--- TASK BRIEF ---
Each line of the data below goes into the copy exactly; pictures do not.

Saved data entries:
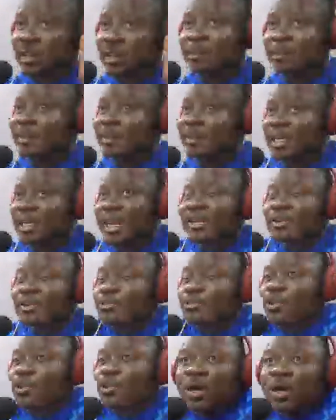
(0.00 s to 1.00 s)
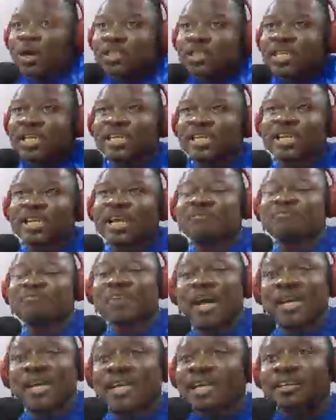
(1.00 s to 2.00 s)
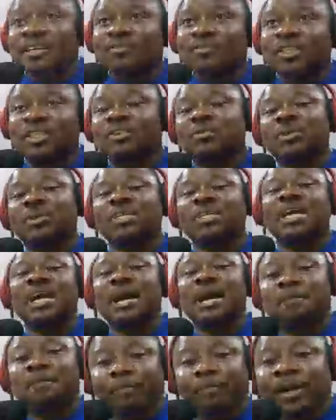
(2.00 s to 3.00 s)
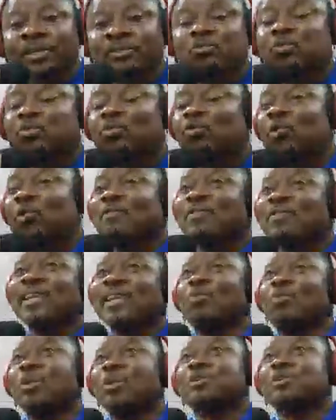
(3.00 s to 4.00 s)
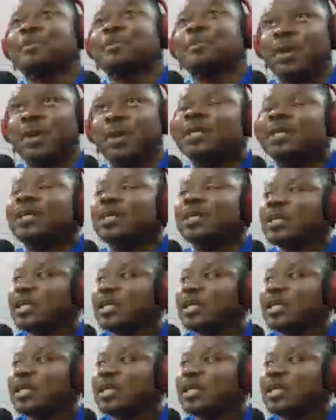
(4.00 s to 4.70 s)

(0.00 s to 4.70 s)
Don't pretend like you don't want it, and then at the end of the day, when they appoint whoever they want to appoint,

--- OUTPUT OF THE EXERCISE ---
(0.00 s to 1.00 s)
(1.00 s to 2.00 s)
(2.00 s to 3.00 s)
(3.00 s to 4.00 s)
(4.00 s to 4.70 s)

(0.00 s to 4.70 s)
Don't pretend like you don't want it, and then at the end of the day, when they appoint whoever they want to appoint,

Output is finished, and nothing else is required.